L’une capture des images poétiques et instinctives, l’autre les construit à partir d’un langage gestuel quasi théâtral. La Fondation Pernod Ricard et le BAL présentent respectivement le travail de Katinka Bock et de Joanna Piotrowska, deux artistes dont les pratiques distinctes interrogent les effets du réel sur la vie. Visite de deux expos photo qui subliment les corps, à voir en ce moment à Paris.
Poésie de l’intime et du quotidien
Pour la première exposition uniquement consacrée à son travail photographique, qu’elle qualifie de « périphérique » à l’ensemble de sa pratique, la sculptrice allemande Katinka Bock investit la Fondation Pernod Ricard dans une scénographie très recherchée.
Intitulé « Der Sonnenstich » (insolation, en allemand), en référence à la photographie qu’elle considère comme une « piqûre de soleil », l’accrochage présente une soixantaine de tirages.
À la manière de « notes visuelles quotidiennes », ceux-ci sont pris spontanément, presque à la volée. Le procédé argentique utilisé par l’artiste instaure quant à lui une relation à l’image lente et hasardeuse.
En résulte une certaine ambivalence qui rend compte du regard que Bock porte aux objets, à l’espace et aux corps.
Photographiés par fragments, ils deviennent des sculptures quasi impersonnelles quand la peau, qu’elle capture par exemple à la sortie du lit, se fait l’empreinte sensible et malléable de son environnement.
L’approche de l’espace, très mûrie, donne ici lieu à de grands panneaux suspendus aux faces contrastées. D’un côté, le tissu texturé et mat offre un support chaleureux aux séries d’images ; de l’autre, l’aluminium froid et réfléchissant les souligne intensément.
Les plinthes en céramique conçues pour ponctuer et structurer la zone d’exposition viennent, elles, résonner avec la pratique de la sculpture de la plasticienne, en filigrane de toutes ses prises de vue.
> « Katinka Bock. Der Sonnenstich ». À la Fondation Pernod Ricard, 1, cours Paul-Ricard, 75008 Paris, jusqu’au 29 avril. Tél. : 01 70 93 26 00. Fondation-pernod-ricard.com.
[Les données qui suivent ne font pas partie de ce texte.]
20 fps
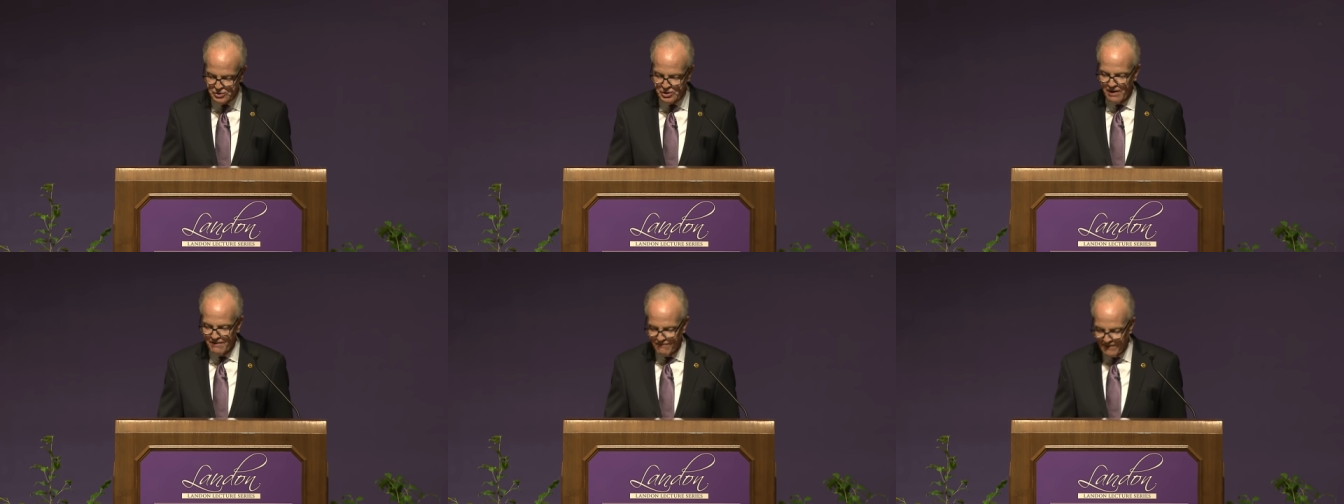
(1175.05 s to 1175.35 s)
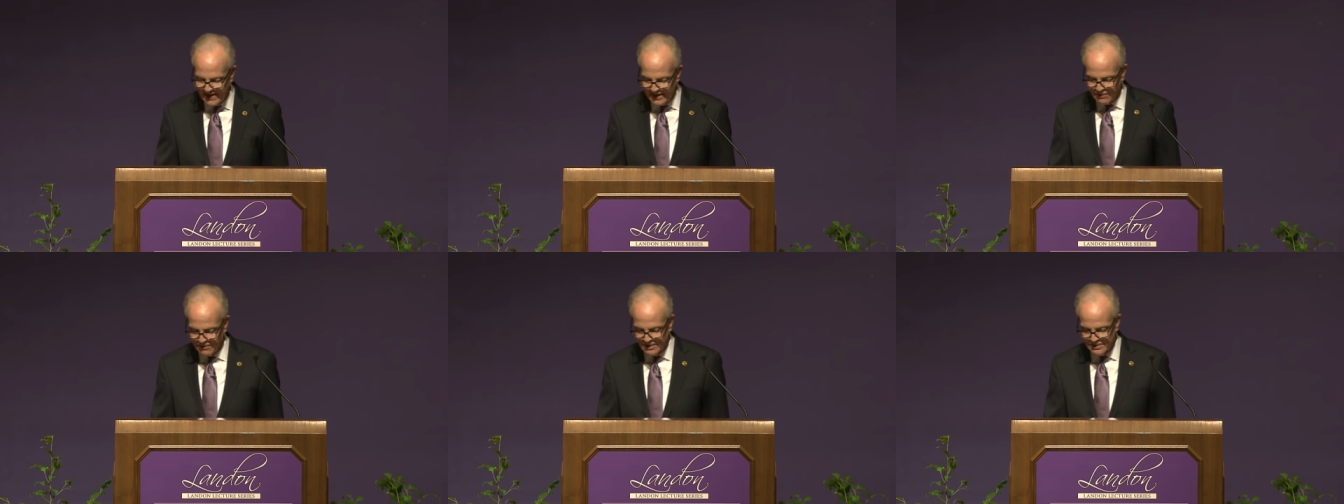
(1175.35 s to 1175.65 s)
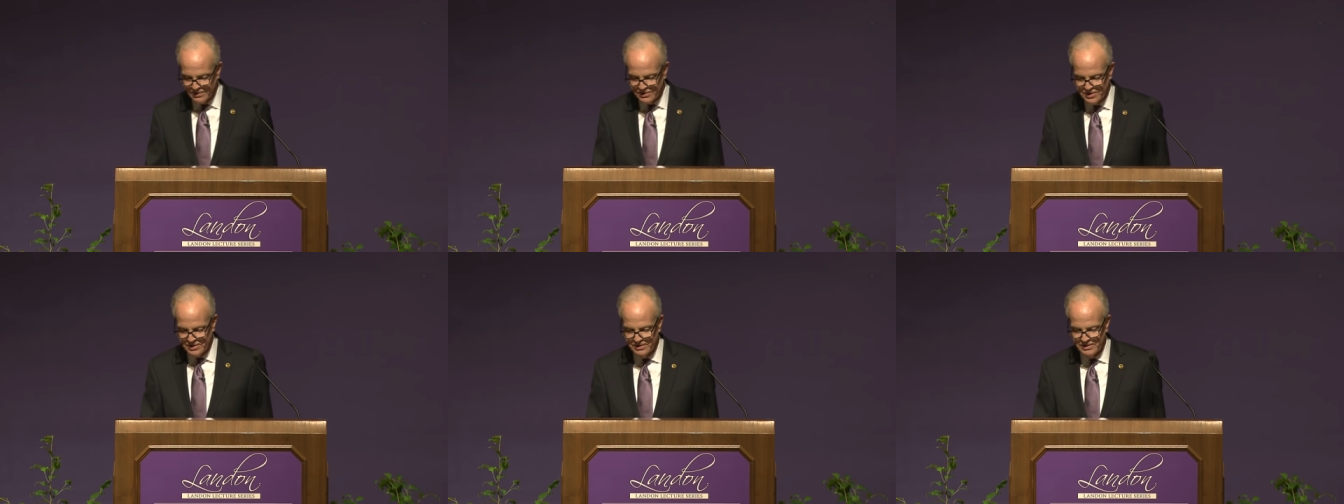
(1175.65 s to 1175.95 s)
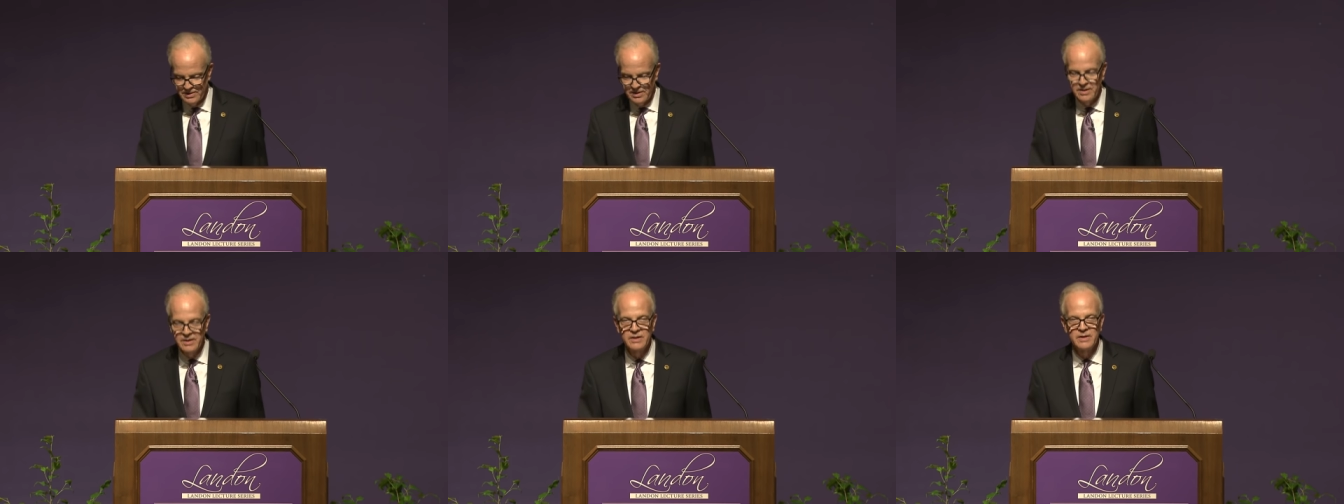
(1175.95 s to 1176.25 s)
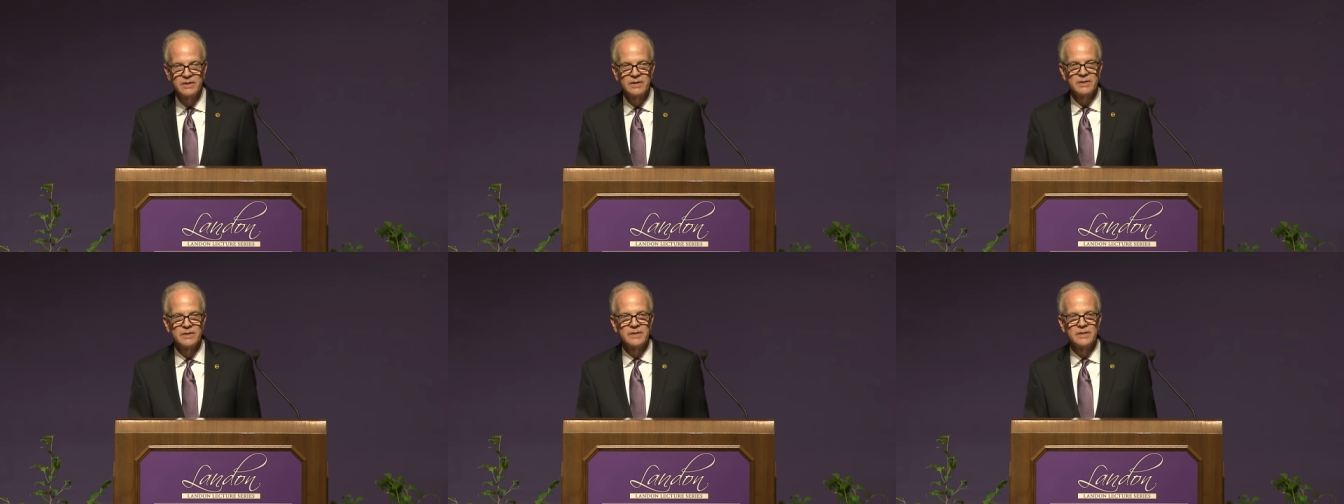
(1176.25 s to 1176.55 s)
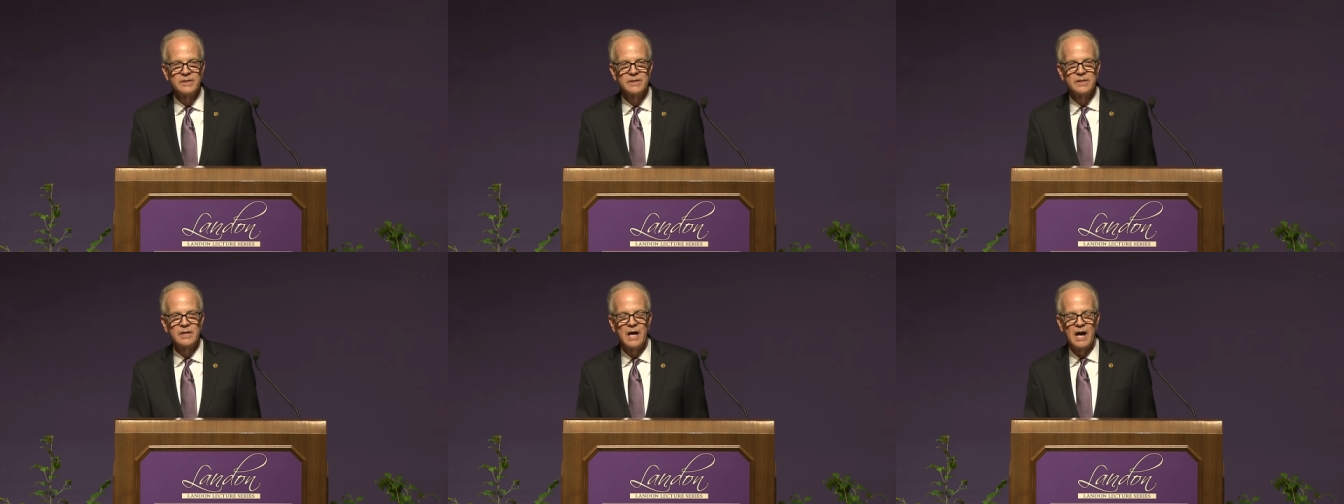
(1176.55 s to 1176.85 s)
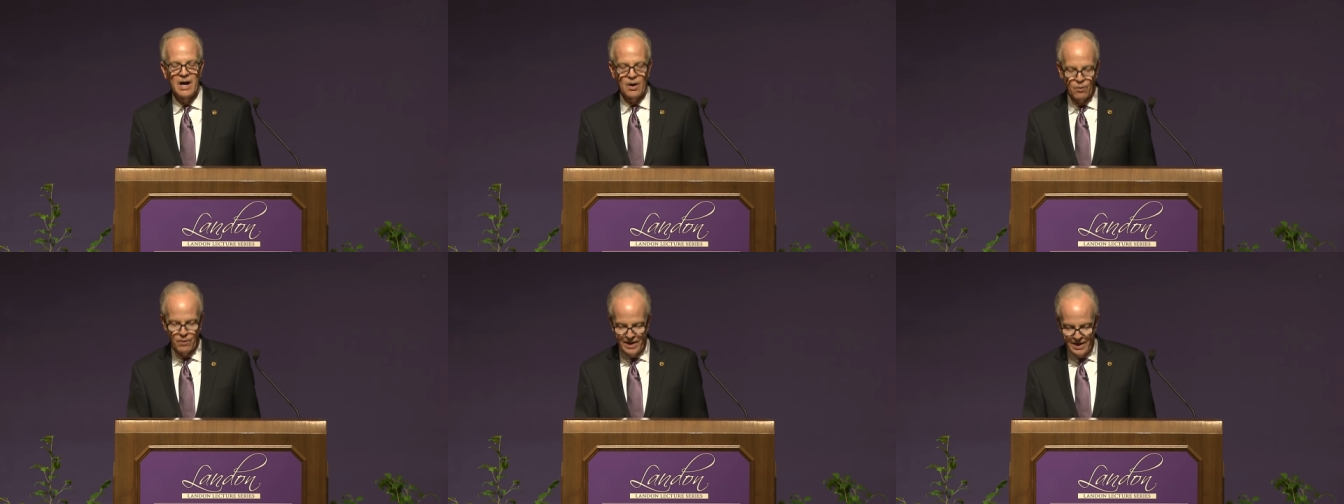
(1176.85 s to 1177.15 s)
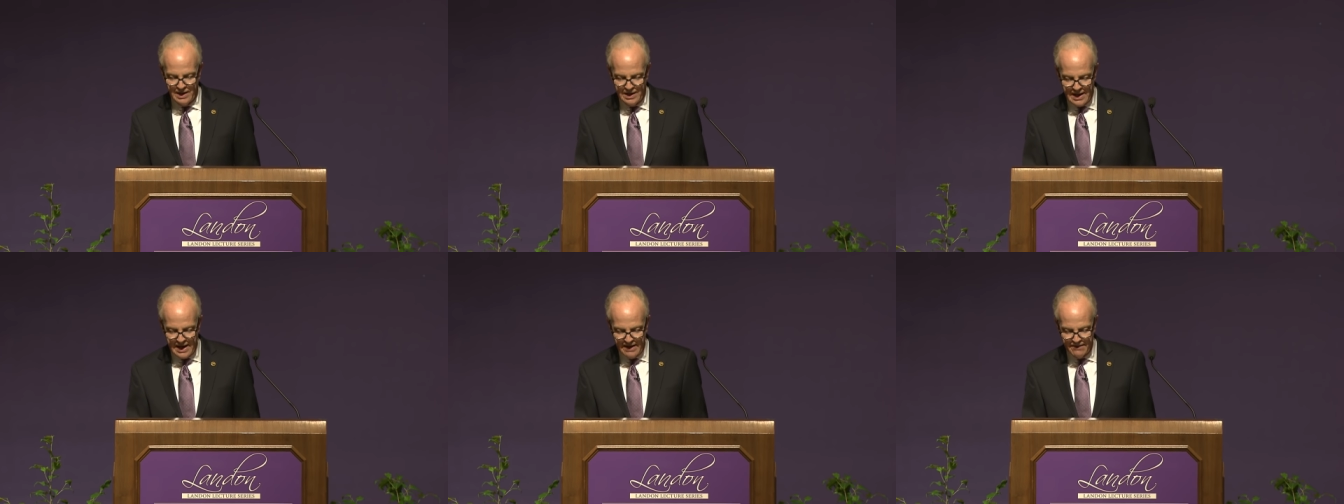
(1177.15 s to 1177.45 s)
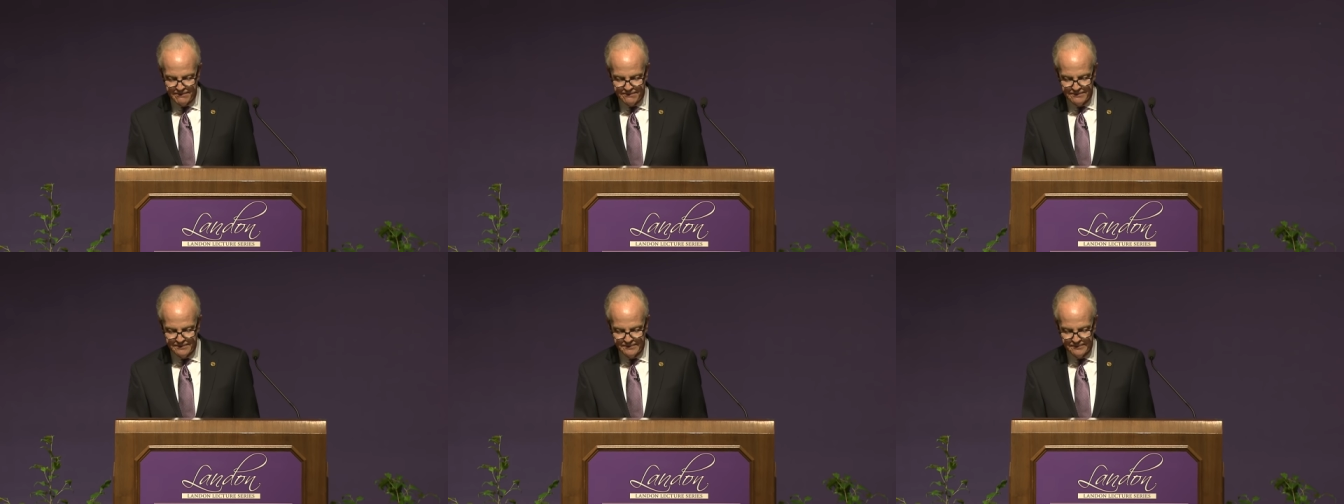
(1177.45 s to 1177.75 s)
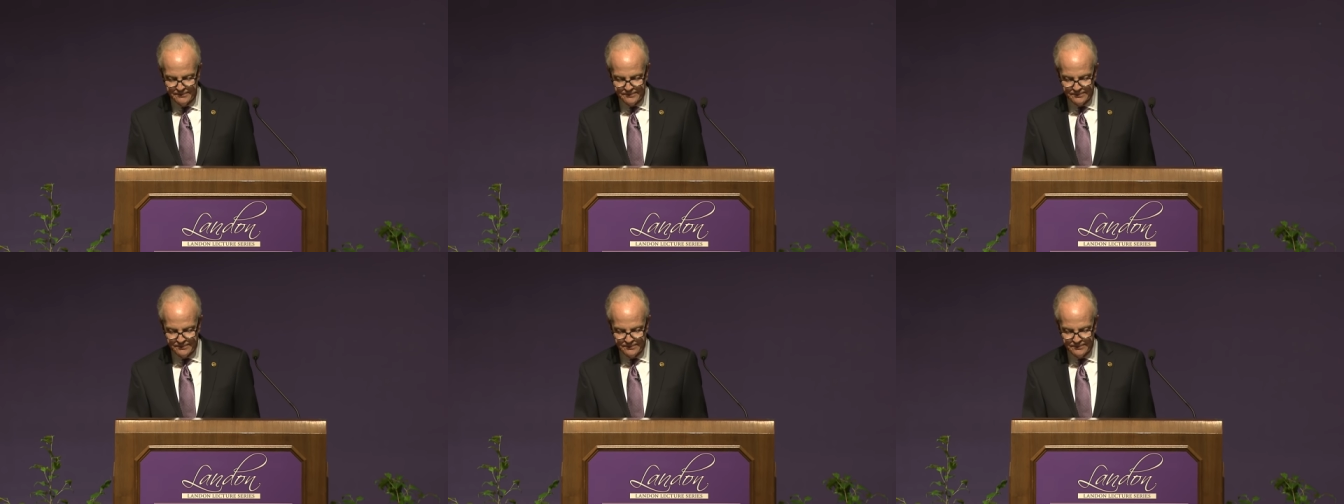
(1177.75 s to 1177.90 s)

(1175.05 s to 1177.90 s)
our veterans, our way of life.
L’une des deux expos photo qui met en lumière les corps en ce moment à Paris.
Quand l’image vaut mille mots
Au croisement de la photographie et de la performance, la pratique de l’artiste polonaise Joanna Piotrowska interroge les rapports de pouvoirs existant entre des êtres qui occupent le même espace.
Le BAL lui consacre une exposition qui présente trois de ses séries emblématiques et des œuvres inédites, desquelles se dégage une ambiance déconcertante.
Les corps des modèles qu’elle capture, en tension tantôt par pression, tantôt par éloignement, sont mis en scène dans des situations étranges, presque caricaturales.
Généralement pris dans la sphère domestique, ses clichés agissent comme des miroirs réfléchissant la complexité des relations humaines, qui oscillent entre liberté et oppression.
La série « Frantic » (2016-2019), évoquant les cabanes qu’assemblent les enfants, interroge par exemple la fragilité de la maison elle-même, lieu chargé d’émotions et de souvenirs.
Suggérant aussi les habitations de fortune des sans-abri, ces représentations de constructions faites de couverture et de carton intensifient la portée politique du propos.
Dans un milieu censé protéger, est-on réellement en sécurité ? Avec « Self-defence » (2014-2015), l’artiste aborde également cette notion à travers les postures de jeunes femmes, inspirées de manuels illustrés d’autodéfense et mises en relation avec la production théorique de la psychologue féministe Carol Gilligan.
Grâce à des compositions travaillées, Joanna Piotrowska institue un puissant langage corporel qui supplante les mots.
> « Joanna Piotrowska ». Au BAL, 6, impasse de la Défense, 75018 Paris, jusqu’au 21 mai. L’une des deux expos photo qui met en lumière les corps en ce moment à Paris.